* _What you should do_: Return all of the entries below exactly as they are given.

* _Saved data entries_:
══════

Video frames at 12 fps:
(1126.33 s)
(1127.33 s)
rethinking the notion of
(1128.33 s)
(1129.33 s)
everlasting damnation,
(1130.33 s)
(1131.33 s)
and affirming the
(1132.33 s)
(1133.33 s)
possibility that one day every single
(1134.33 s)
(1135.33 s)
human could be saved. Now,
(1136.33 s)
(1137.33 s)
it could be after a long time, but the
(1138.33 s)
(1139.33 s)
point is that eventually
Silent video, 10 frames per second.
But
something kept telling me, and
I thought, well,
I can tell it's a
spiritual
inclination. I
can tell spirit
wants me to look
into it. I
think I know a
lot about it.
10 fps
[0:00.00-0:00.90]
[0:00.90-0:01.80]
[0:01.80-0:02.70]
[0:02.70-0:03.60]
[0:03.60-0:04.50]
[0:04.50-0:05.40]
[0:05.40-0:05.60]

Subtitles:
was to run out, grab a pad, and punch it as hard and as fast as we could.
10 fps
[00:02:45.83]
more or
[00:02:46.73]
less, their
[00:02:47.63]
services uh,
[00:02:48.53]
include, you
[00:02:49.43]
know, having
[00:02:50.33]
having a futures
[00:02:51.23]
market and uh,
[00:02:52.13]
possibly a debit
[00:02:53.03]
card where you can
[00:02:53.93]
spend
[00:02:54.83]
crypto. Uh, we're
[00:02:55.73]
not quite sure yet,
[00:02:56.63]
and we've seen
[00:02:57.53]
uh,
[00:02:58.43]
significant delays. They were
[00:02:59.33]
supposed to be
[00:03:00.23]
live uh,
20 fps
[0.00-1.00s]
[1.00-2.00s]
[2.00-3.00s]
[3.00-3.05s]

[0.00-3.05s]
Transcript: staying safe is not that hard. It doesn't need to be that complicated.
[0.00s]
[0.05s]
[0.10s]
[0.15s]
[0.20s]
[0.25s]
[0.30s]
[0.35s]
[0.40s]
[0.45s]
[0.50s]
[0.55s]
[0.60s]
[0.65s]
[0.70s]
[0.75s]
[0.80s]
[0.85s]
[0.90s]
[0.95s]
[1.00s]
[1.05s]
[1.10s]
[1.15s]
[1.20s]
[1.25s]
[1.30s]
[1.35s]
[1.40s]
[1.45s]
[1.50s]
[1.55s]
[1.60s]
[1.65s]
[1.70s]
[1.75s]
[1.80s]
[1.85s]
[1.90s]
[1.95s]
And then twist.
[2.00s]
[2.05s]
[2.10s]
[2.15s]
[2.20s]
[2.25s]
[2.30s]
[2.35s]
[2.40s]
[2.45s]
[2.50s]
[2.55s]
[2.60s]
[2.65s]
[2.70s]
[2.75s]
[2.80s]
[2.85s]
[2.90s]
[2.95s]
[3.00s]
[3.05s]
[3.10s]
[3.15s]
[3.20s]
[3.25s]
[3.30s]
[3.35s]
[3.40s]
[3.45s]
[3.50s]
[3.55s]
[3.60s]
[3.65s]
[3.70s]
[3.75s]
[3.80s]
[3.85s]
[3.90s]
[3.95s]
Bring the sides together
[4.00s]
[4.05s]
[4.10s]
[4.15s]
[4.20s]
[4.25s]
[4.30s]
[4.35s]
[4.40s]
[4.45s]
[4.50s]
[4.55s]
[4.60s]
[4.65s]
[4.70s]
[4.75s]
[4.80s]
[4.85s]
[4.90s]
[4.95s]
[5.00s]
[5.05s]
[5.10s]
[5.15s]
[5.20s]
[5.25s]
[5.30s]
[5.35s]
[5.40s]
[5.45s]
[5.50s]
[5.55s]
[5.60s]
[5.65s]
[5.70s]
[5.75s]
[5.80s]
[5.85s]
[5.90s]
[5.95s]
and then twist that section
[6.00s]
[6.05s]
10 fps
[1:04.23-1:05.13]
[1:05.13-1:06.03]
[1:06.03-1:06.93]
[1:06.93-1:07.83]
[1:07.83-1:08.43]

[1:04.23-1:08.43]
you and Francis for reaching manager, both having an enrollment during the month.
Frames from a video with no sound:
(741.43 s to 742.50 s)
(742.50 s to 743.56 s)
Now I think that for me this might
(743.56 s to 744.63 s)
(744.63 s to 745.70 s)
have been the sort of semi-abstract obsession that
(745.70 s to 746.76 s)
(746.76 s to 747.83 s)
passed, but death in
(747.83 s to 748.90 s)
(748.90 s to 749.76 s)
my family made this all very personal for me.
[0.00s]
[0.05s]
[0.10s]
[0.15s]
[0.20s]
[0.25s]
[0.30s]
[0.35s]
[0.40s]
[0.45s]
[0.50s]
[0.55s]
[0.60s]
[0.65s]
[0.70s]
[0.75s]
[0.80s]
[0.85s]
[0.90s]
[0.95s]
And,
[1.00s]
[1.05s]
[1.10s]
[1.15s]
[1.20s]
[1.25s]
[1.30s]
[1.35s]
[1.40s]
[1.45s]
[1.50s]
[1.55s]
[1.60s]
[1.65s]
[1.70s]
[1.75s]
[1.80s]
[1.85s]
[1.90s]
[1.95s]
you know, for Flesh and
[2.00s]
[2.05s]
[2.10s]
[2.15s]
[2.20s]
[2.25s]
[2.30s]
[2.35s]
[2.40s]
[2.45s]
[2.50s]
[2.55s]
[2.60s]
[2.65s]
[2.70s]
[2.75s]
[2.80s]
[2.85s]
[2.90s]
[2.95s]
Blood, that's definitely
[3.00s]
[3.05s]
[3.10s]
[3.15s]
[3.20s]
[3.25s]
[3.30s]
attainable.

══════

* _Task output_:
Video frames at 12 fps:
(1126.33 s)
(1127.33 s)
rethinking the notion of
(1128.33 s)
(1129.33 s)
everlasting damnation,
(1130.33 s)
(1131.33 s)
and affirming the
(1132.33 s)
(1133.33 s)
possibility that one day every single
(1134.33 s)
(1135.33 s)
human could be saved. Now,
(1136.33 s)
(1137.33 s)
it could be after a long time, but the
(1138.33 s)
(1139.33 s)
point is that eventually
Silent video, 10 frames per second.
But
something kept telling me, and
I thought, well,
I can tell it's a
spiritual
inclination. I
can tell spirit
wants me to look
into it. I
think I know a
lot about it.
10 fps
[0:00.00-0:00.90]
[0:00.90-0:01.80]
[0:01.80-0:02.70]
[0:02.70-0:03.60]
[0:03.60-0:04.50]
[0:04.50-0:05.40]
[0:05.40-0:05.60]

Subtitles:
was to run out, grab a pad, and punch it as hard and as fast as we could.
10 fps
[00:02:45.83]
more or
[00:02:46.73]
less, their
[00:02:47.63]
services uh,
[00:02:48.53]
include, you
[00:02:49.43]
know, having
[00:02:50.33]
having a futures
[00:02:51.23]
market and uh,
[00:02:52.13]
possibly a debit
[00:02:53.03]
card where you can
[00:02:53.93]
spend
[00:02:54.83]
crypto. Uh, we're
[00:02:55.73]
not quite sure yet,
[00:02:56.63]
and we've seen
[00:02:57.53]
uh,
[00:02:58.43]
significant delays. They were
[00:02:59.33]
supposed to be
[00:03:00.23]
live uh,
20 fps
[0.00-1.00s]
[1.00-2.00s]
[2.00-3.00s]
[3.00-3.05s]

[0.00-3.05s]
Transcript: staying safe is not that hard. It doesn't need to be that complicated.
[0.00s]
[0.05s]
[0.10s]
[0.15s]
[0.20s]
[0.25s]
[0.30s]
[0.35s]
[0.40s]
[0.45s]
[0.50s]
[0.55s]
[0.60s]
[0.65s]
[0.70s]
[0.75s]
[0.80s]
[0.85s]
[0.90s]
[0.95s]
[1.00s]
[1.05s]
[1.10s]
[1.15s]
[1.20s]
[1.25s]
[1.30s]
[1.35s]
[1.40s]
[1.45s]
[1.50s]
[1.55s]
[1.60s]
[1.65s]
[1.70s]
[1.75s]
[1.80s]
[1.85s]
[1.90s]
[1.95s]
And then twist.
[2.00s]
[2.05s]
[2.10s]
[2.15s]
[2.20s]
[2.25s]
[2.30s]
[2.35s]
[2.40s]
[2.45s]
[2.50s]
[2.55s]
[2.60s]
[2.65s]
[2.70s]
[2.75s]
[2.80s]
[2.85s]
[2.90s]
[2.95s]
[3.00s]
[3.05s]
[3.10s]
[3.15s]
[3.20s]
[3.25s]
[3.30s]
[3.35s]
[3.40s]
[3.45s]
[3.50s]
[3.55s]
[3.60s]
[3.65s]
[3.70s]
[3.75s]
[3.80s]
[3.85s]
[3.90s]
[3.95s]
Bring the sides together
[4.00s]
[4.05s]
[4.10s]
[4.15s]
[4.20s]
[4.25s]
[4.30s]
[4.35s]
[4.40s]
[4.45s]
[4.50s]
[4.55s]
[4.60s]
[4.65s]
[4.70s]
[4.75s]
[4.80s]
[4.85s]
[4.90s]
[4.95s]
[5.00s]
[5.05s]
[5.10s]
[5.15s]
[5.20s]
[5.25s]
[5.30s]
[5.35s]
[5.40s]
[5.45s]
[5.50s]
[5.55s]
[5.60s]
[5.65s]
[5.70s]
[5.75s]
[5.80s]
[5.85s]
[5.90s]
[5.95s]
and then twist that section
[6.00s]
[6.05s]
10 fps
[1:04.23-1:05.13]
[1:05.13-1:06.03]
[1:06.03-1:06.93]
[1:06.93-1:07.83]
[1:07.83-1:08.43]

[1:04.23-1:08.43]
you and Francis for reaching manager, both having an enrollment during the month.
Frames from a video with no sound:
(741.43 s to 742.50 s)
(742.50 s to 743.56 s)
Now I think that for me this might
(743.56 s to 744.63 s)
(744.63 s to 745.70 s)
have been the sort of semi-abstract obsession that
(745.70 s to 746.76 s)
(746.76 s to 747.83 s)
passed, but death in
(747.83 s to 748.90 s)
(748.90 s to 749.76 s)
my family made this all very personal for me.
[0.00s]
[0.05s]
[0.10s]
[0.15s]
[0.20s]
[0.25s]
[0.30s]
[0.35s]
[0.40s]
[0.45s]
[0.50s]
[0.55s]
[0.60s]
[0.65s]
[0.70s]
[0.75s]
[0.80s]
[0.85s]
[0.90s]
[0.95s]
And,
[1.00s]
[1.05s]
[1.10s]
[1.15s]
[1.20s]
[1.25s]
[1.30s]
[1.35s]
[1.40s]
[1.45s]
[1.50s]
[1.55s]
[1.60s]
[1.65s]
[1.70s]
[1.75s]
[1.80s]
[1.85s]
[1.90s]
[1.95s]
you know, for Flesh and
[2.00s]
[2.05s]
[2.10s]
[2.15s]
[2.20s]
[2.25s]
[2.30s]
[2.35s]
[2.40s]
[2.45s]
[2.50s]
[2.55s]
[2.60s]
[2.65s]
[2.70s]
[2.75s]
[2.80s]
[2.85s]
[2.90s]
[2.95s]
Blood, that's definitely
[3.00s]
[3.05s]
[3.10s]
[3.15s]
[3.20s]
[3.25s]
[3.30s]
attainable.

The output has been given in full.